**Task directions**:
Reproduce the listing below word for word, with no pictures.

**Data excerpts**:
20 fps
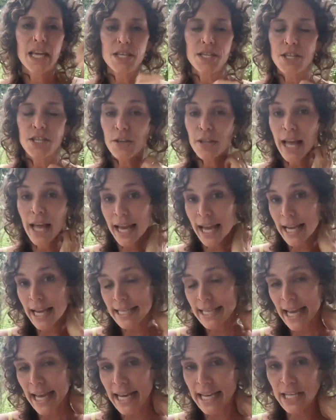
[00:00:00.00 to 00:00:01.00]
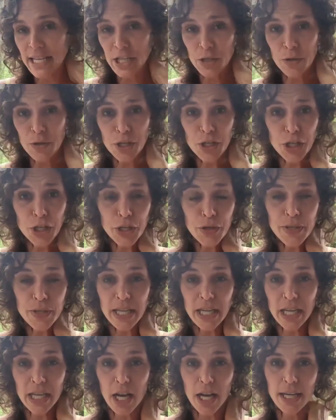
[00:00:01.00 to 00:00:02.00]
so like I said, as soon as you're
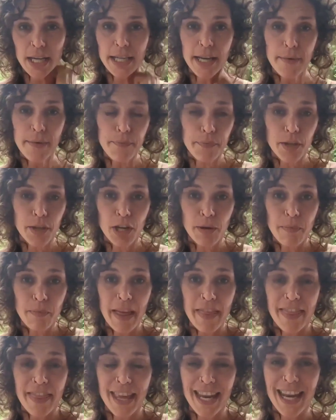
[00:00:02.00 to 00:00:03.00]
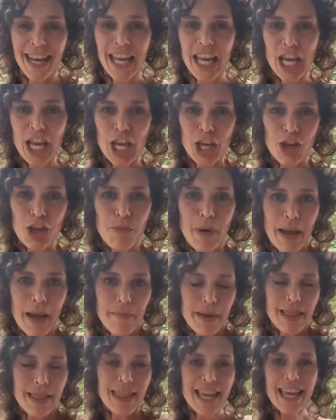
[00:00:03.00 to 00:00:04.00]
using a condom, your method, you
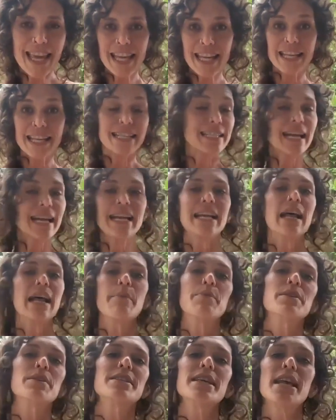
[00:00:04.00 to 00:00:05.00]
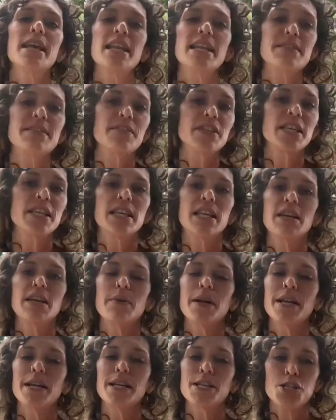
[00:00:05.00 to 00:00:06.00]
might be thinking it's 99%, it's fertility
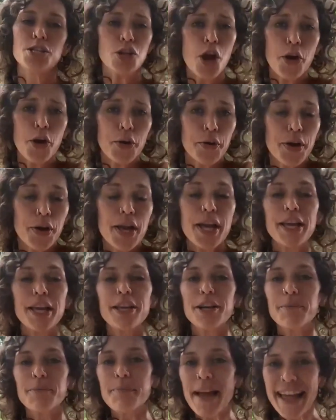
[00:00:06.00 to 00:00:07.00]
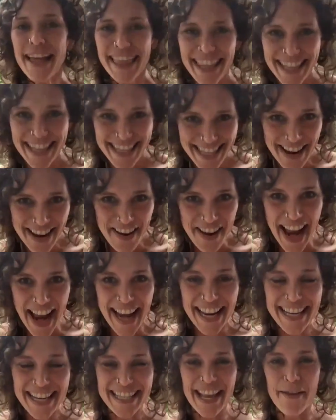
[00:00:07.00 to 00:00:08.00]
awareness. No, your method is now
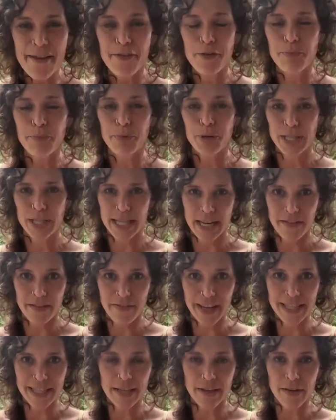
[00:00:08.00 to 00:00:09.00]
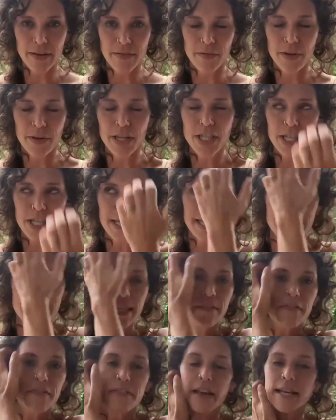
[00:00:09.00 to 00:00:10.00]
87% effective, which is
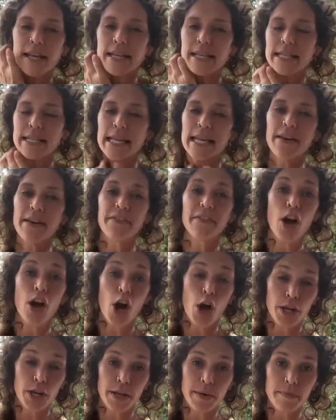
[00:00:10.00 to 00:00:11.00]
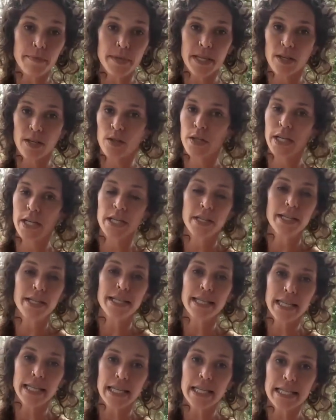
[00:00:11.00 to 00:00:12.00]
the efficacy of condoms, according to the
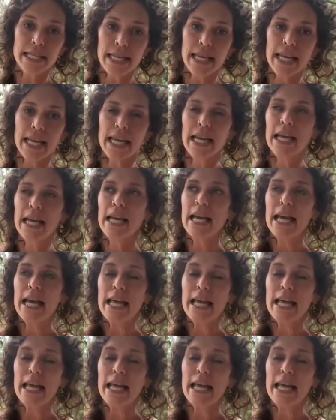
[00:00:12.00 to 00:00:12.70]
CDC.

**Solution for this problem**:
20 fps
[00:00:00.00 to 00:00:01.00]
[00:00:01.00 to 00:00:02.00]
so like I said, as soon as you're
[00:00:02.00 to 00:00:03.00]
[00:00:03.00 to 00:00:04.00]
using a condom, your method, you
[00:00:04.00 to 00:00:05.00]
[00:00:05.00 to 00:00:06.00]
might be thinking it's 99%, it's fertility
[00:00:06.00 to 00:00:07.00]
[00:00:07.00 to 00:00:08.00]
awareness. No, your method is now
[00:00:08.00 to 00:00:09.00]
[00:00:09.00 to 00:00:10.00]
87% effective, which is
[00:00:10.00 to 00:00:11.00]
[00:00:11.00 to 00:00:12.00]
the efficacy of condoms, according to the
[00:00:12.00 to 00:00:12.70]
CDC.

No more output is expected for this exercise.